City Stage Sat, September 17, 7:30 PM – 8:30 PM
Basia Bulat has become a household name in Canadian music, proving over the years that she is as talented with her lyricism and songwriting as she is versatile in her sound. Cutting her teeth in the Ontario indie folk scene, she has separated herself from the pack as an artist that consistently outdoes herself. She’s shared the stage with Arcade Fire, The National, Nick Cave, Daniel Lanois, St Vincent, and her Juno/Polaris-nominated LP TallTall Shadow achieved national recognition and regular airplay on CBC. Her 2016 album of sorrow and redemption called Good Advice is shortlisted for the Polaris Prize this year.
BMO Stage Sat, September 17, 7:00 PM – 8:00 PM
Julia Jacklin in an emerging artist that you should definitely keep your eye on. Her debut album Don’t Let the Kids Win is an introspective examination of life in your 20’s, and the minimalism in instrumentation contrasts beautifully with the lyrical depth that Jacklin explores so eloquently. At 25, she is sure to make some big waves, following the footsteps of musicians such as Courtney Barnett and Angel Olsen in her honest and intimate style.

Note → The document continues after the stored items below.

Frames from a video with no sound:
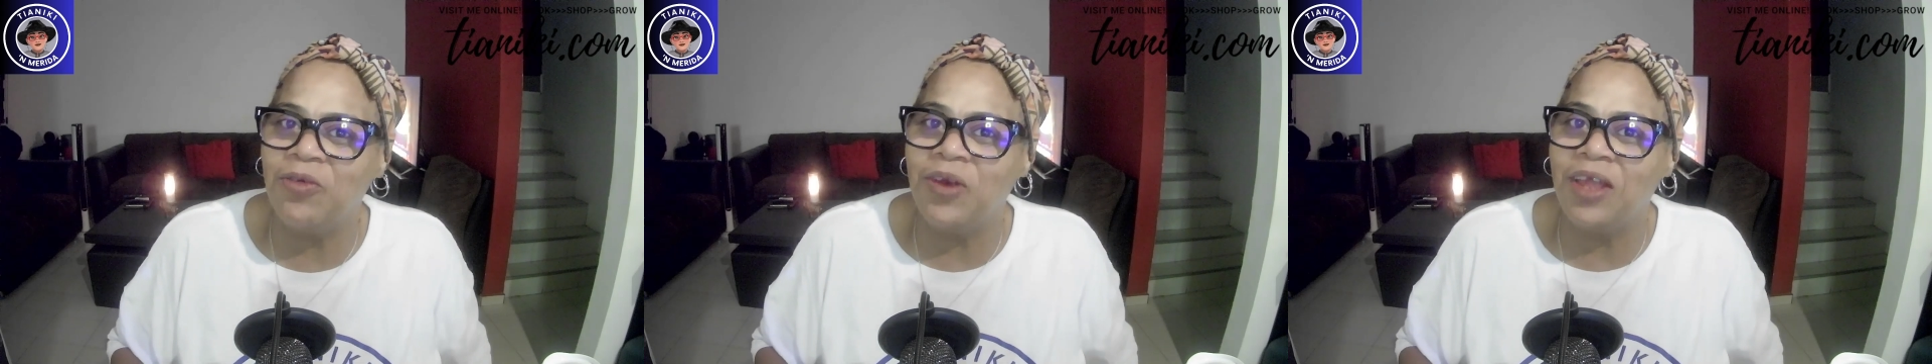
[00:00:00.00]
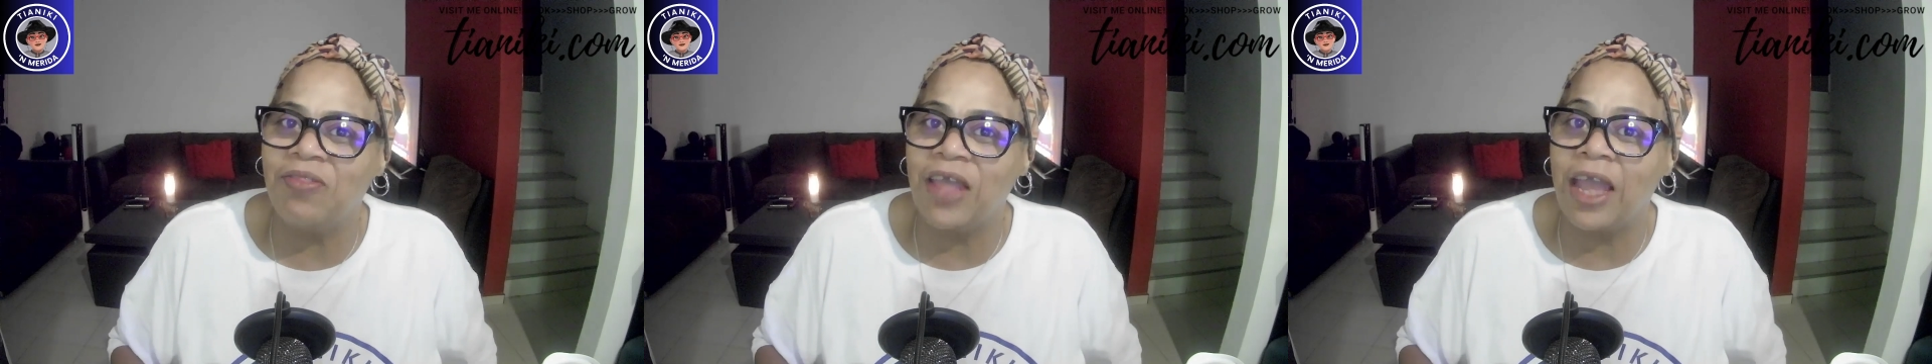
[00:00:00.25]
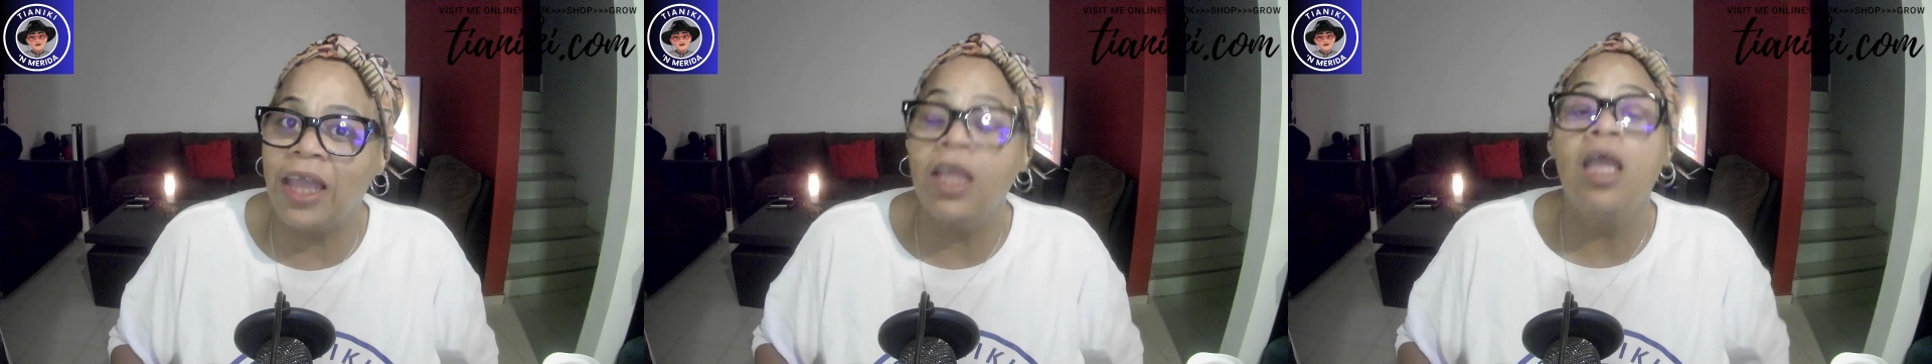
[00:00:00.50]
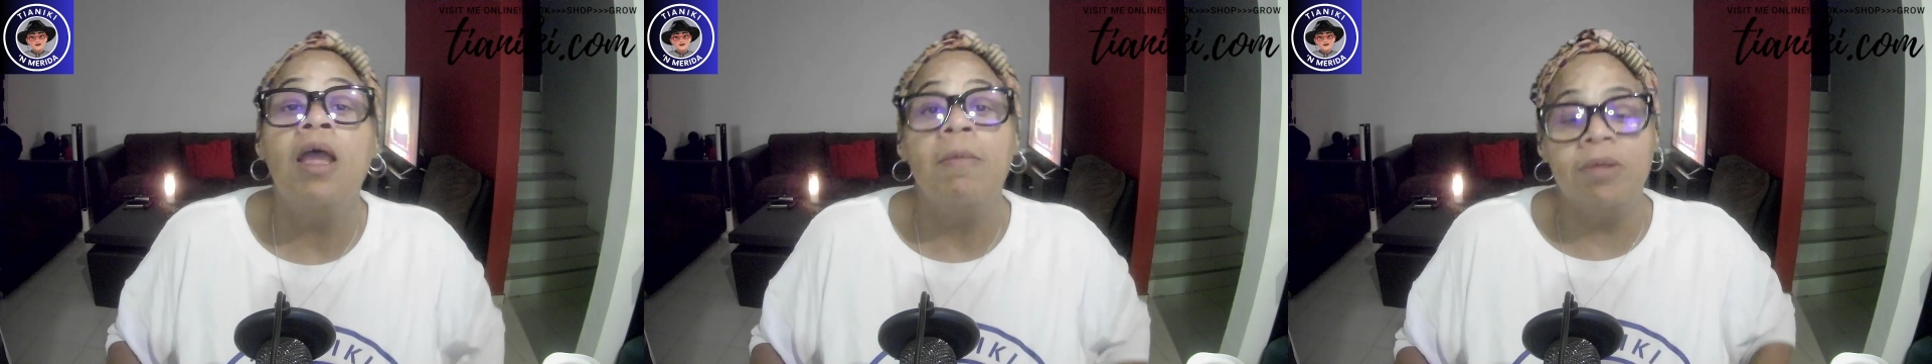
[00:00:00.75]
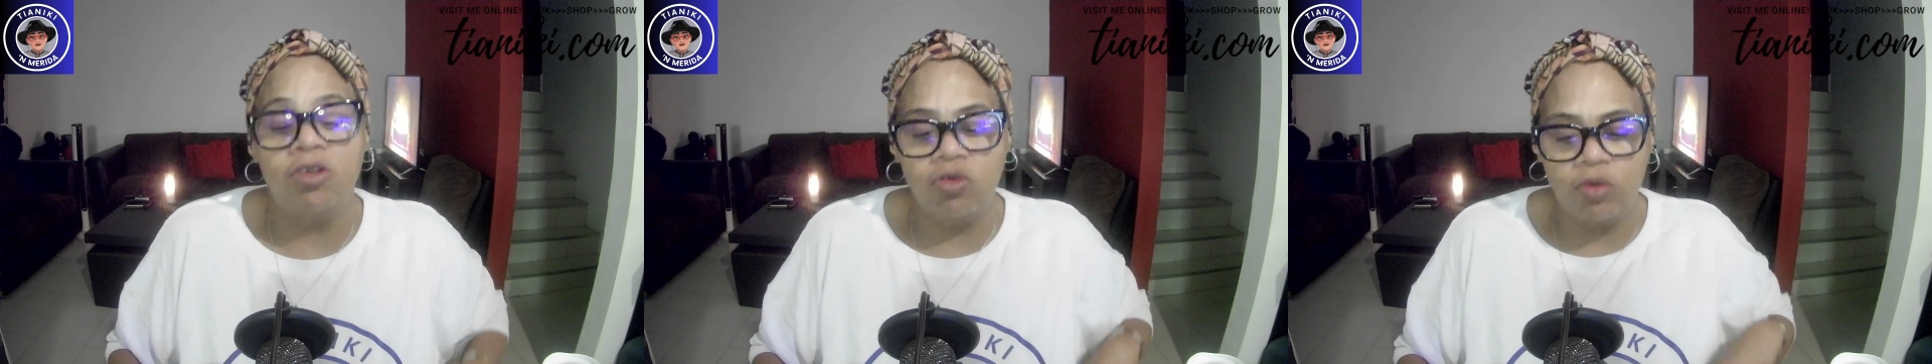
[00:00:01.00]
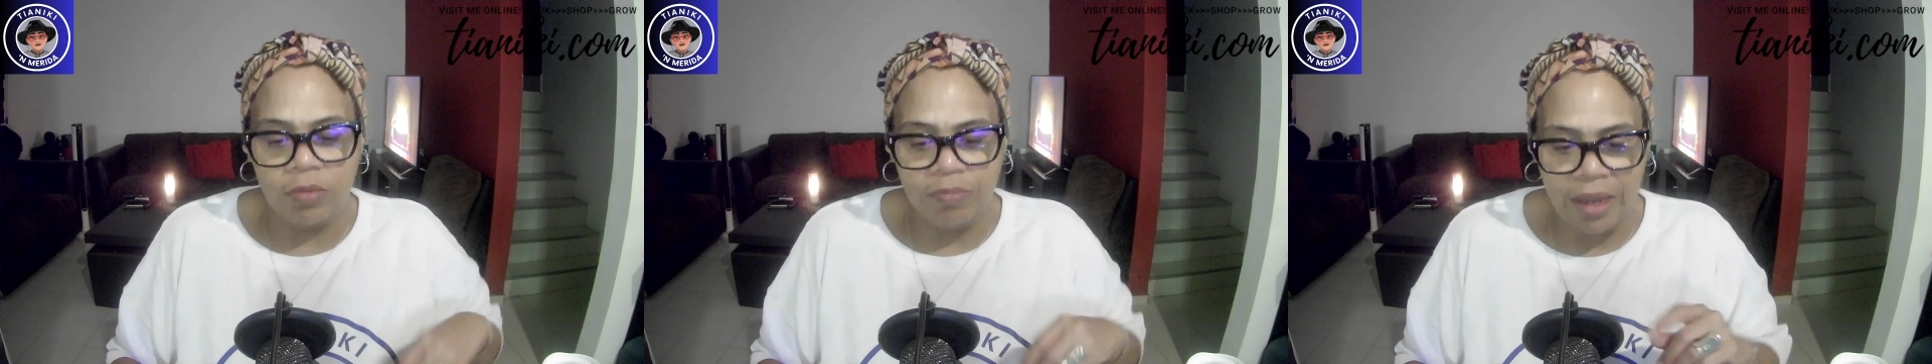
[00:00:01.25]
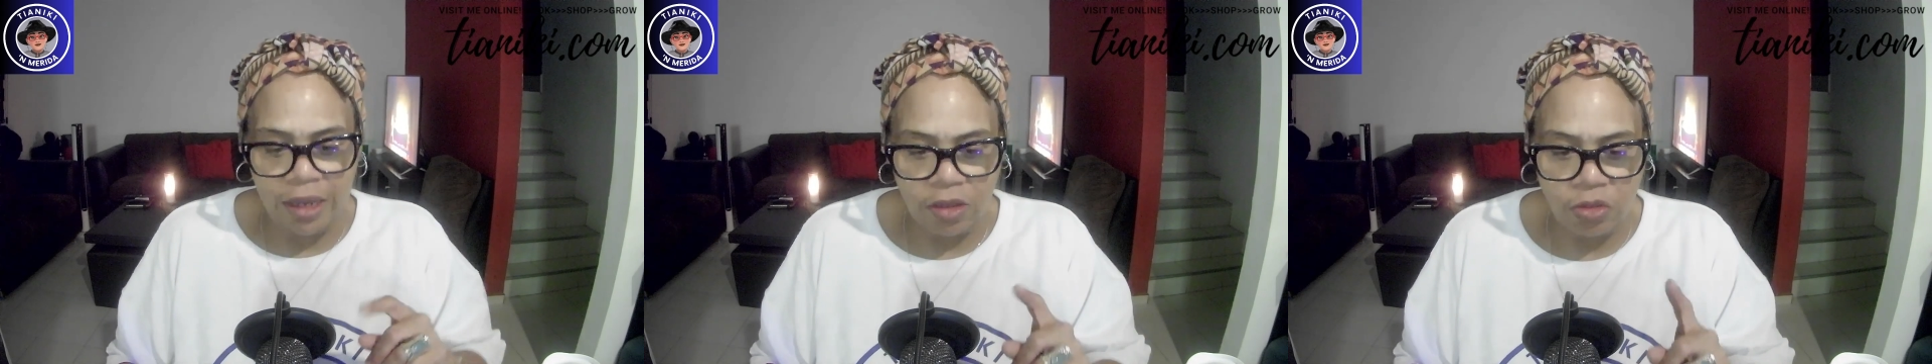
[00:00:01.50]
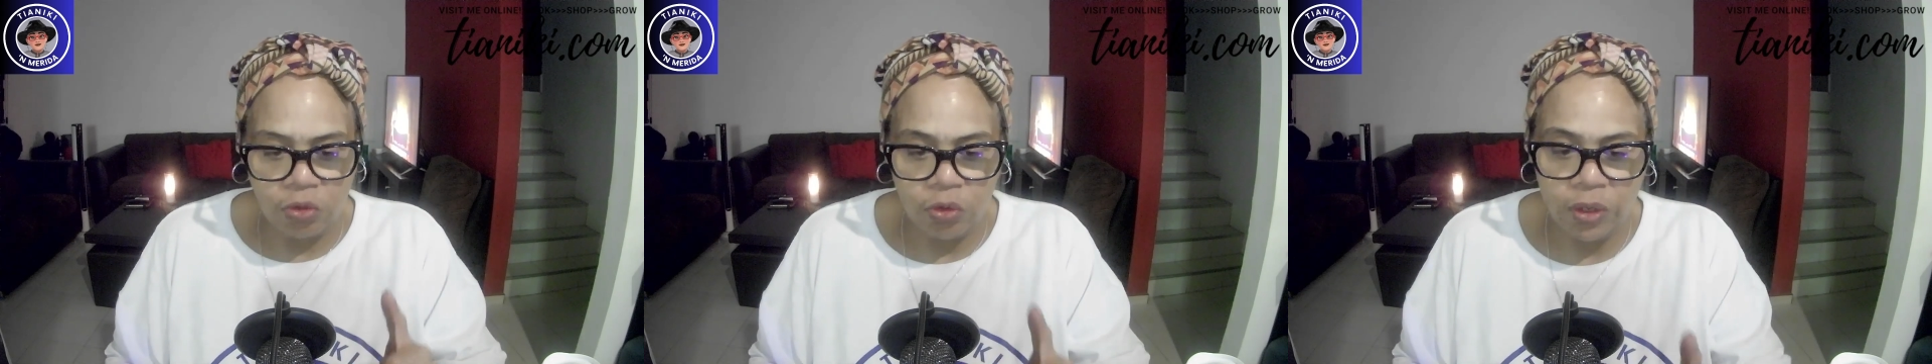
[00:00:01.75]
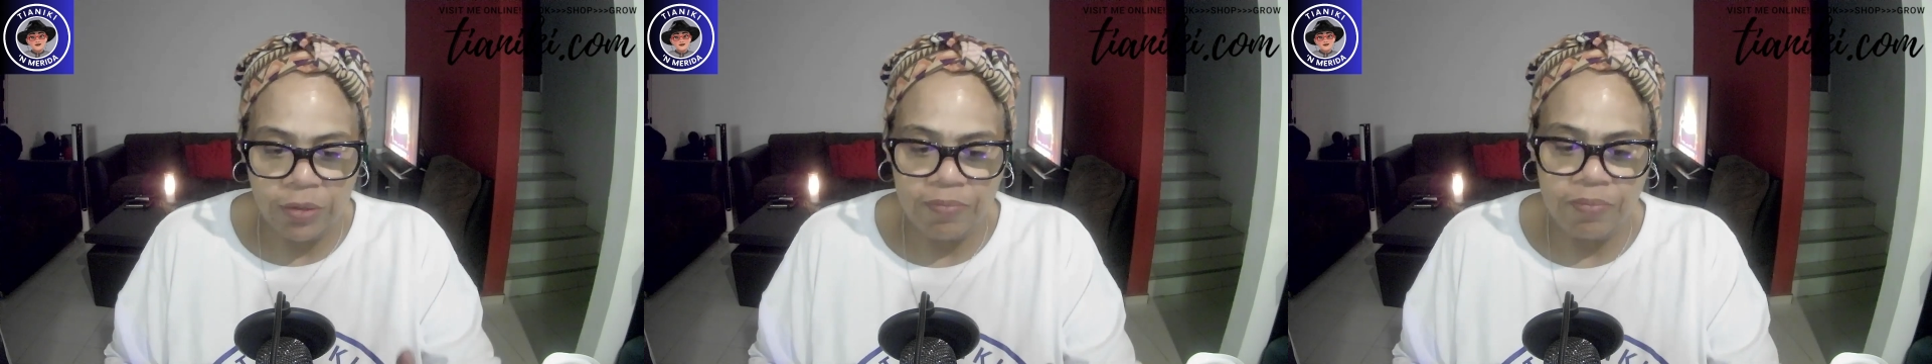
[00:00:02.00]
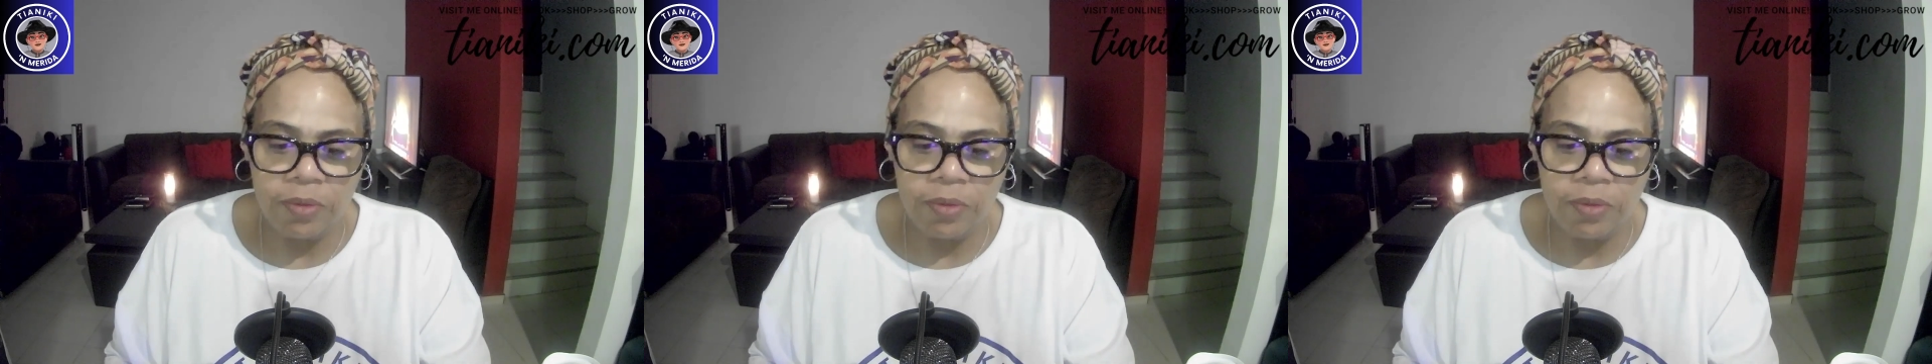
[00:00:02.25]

through that thing, but you can make it through it.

RavenLaw Stage Sat, September 17, 7:30 PM – 8:30 PM
We love Northcote. Why, you ask? Matt Goud a.k.a. Northcote is a hard working and relentless guy with a tough exterior, but on the inside he’s got a spectrum of emotions that spill out through his music and into our ears. This small-town Saskatchewan songwriter brings a wealth of life experience to the table, and tapping into his influences which range from country to hardcore and punk rock. Whether they are anthems or lullabies, his songs of loss, love, small-town living and growing up are themes most of us can connect with. Springsteen and Gaslight Anthem fans are sure to fall in love with this guy.
BMO Stage Sun, September 18, 6:00 PM – 7:00 PM
At 20 years old, don’t think that youth makes Julien Baker naive. Growing up in the Memphis DIY scene, Baker has faced the challenges of coming of age as a queer person in the South. Moreover, she unapologetically discusses topics such as drug abuse and depression on her debut album Sprained Ankle. Through the bigotry and hate that swells in that part of the US against marginalized LGBTQ communities, Baker’s beautiful, powerful voice and songwriting shines through as a ray of hope. She’s the kind of artist that makes writing such emotional, intricate songs look easy. Although short in stature, she is without a doubt one of the most inspirational artists to hit the stage at this year’s CityFolk festival, standing tall amongst the rest in our mind.